Pricing will converge toward utility models. Per-token pricing is already the norm, but the industry will move toward the more sophisticated pricing structures that utilities use: tiered rates, time-of-use pricing, capacity reservations, spot markets. Some of this is already emerging. It will accelerate as enterprises start treating inference spend the way they treat energy spend: as a major operational cost that requires dedicated procurement and optimization.
Sovereignty will matter. If inference is a utility, then depending on a foreign provider for your inference supply is the same kind of strategic vulnerability as depending on a foreign country for your energy supply. Europe learned this lesson with Russian natural gas. The question of whether you can run inference workloads within your own jurisdiction, on your own infrastructure, under your own legal framework, is not an abstract concern about data residency. It is a question of infrastructure sovereignty. This is why I built Archipelag, and it is why I think the compute sovereignty conversation in Europe needs to move from policy papers to physical infrastructure.
Efficiency will become an engineering discipline. When electricity was cheap and abundant, nobody optimized for energy efficiency. When it became expensive, an entire engineering discipline emerged around it. The same will happen with inference. Right now, most systems that use inference do so profligately, full context windows, verbose prompts, redundant calls. As inference cost becomes a meaningful line item, optimizing for token efficiency will become as normal as optimizing for energy efficiency. The structured communication protocols I described in the shiioo article, typed messages instead of free-form conversation, are an early example of this. Every token should carry information, not politeness.
Metering and observability will be essential. You cannot manage a utility you cannot measure. Enterprises will need inference observability the same way they need power monitoring and network monitoring: real-time visibility into consumption, cost attribution to specific workloads and teams, anomaly detection for unexpected usage spikes, and capacity planning based on historical patterns. The tooling for this barely exists today. It will be a significant market within a few years.

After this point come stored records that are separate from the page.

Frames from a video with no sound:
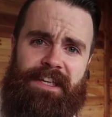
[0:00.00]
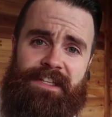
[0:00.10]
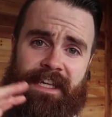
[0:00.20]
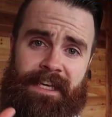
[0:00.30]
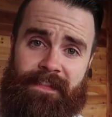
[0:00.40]

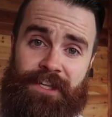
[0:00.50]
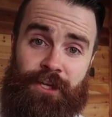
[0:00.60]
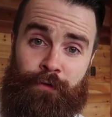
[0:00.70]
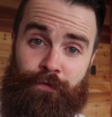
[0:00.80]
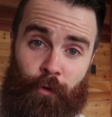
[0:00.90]
seeing
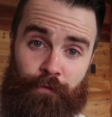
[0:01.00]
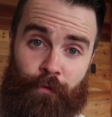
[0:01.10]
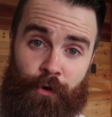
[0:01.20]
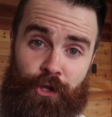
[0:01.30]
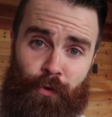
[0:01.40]
this unfold
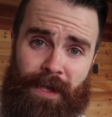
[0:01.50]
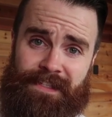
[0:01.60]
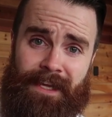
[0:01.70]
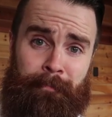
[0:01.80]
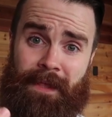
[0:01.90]
for you,
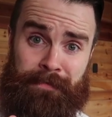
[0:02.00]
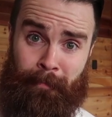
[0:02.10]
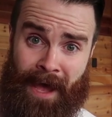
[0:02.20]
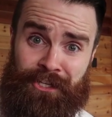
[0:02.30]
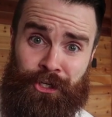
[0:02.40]
it's
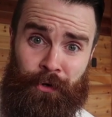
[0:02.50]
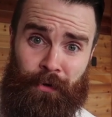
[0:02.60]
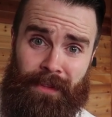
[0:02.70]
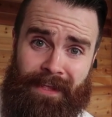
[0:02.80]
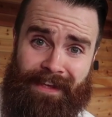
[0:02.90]

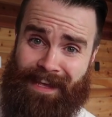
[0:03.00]
magical.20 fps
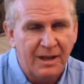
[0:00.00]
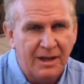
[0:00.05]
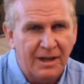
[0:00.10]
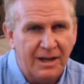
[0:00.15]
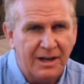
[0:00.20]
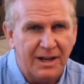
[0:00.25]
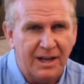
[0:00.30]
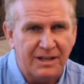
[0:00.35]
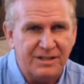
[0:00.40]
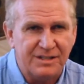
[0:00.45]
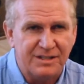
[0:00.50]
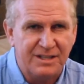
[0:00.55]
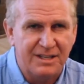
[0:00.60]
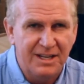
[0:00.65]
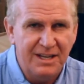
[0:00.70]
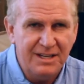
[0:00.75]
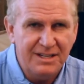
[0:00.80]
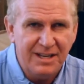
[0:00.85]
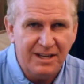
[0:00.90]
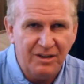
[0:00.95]
It has
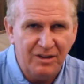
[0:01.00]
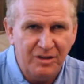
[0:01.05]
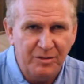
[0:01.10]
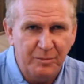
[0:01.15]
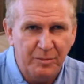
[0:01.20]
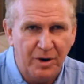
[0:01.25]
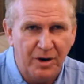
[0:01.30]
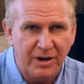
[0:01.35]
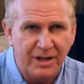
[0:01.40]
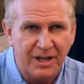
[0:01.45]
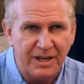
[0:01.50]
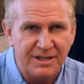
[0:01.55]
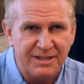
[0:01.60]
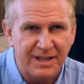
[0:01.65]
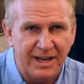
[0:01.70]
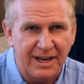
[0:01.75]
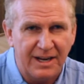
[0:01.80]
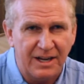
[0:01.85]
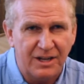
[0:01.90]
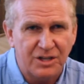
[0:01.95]
detailed market
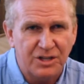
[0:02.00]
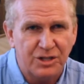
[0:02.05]
data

When I ran out of tokens over Christmas, my first reaction was frustration. My second reaction was to think about the architecture differently, to design for token efficiency, to route cheap communication through cheaper models. But my third reaction, the one that has stayed with me longest, was recognition.
I recognized the shape of the problem. It was not a new shape. It was the shape of every utility constraint I have ever encountered. The shape of “the infrastructure is the bottleneck.” The shape of “the resource is finite and metered and you need to think about your consumption.” The shape of “the supply chain is geopolitical.”
Nakasone’s four factors, chips, data, talent, energy, are not just a framework for assessing national power. They are the bill of materials for producing inference. And the nations, enterprises, and individuals who control that bill of materials will have the same structural advantage that energy-rich nations had in the industrial age and bandwidth-rich nations had in the information age.
The fifth utility is here. We are just early enough that most people still think they are buying software.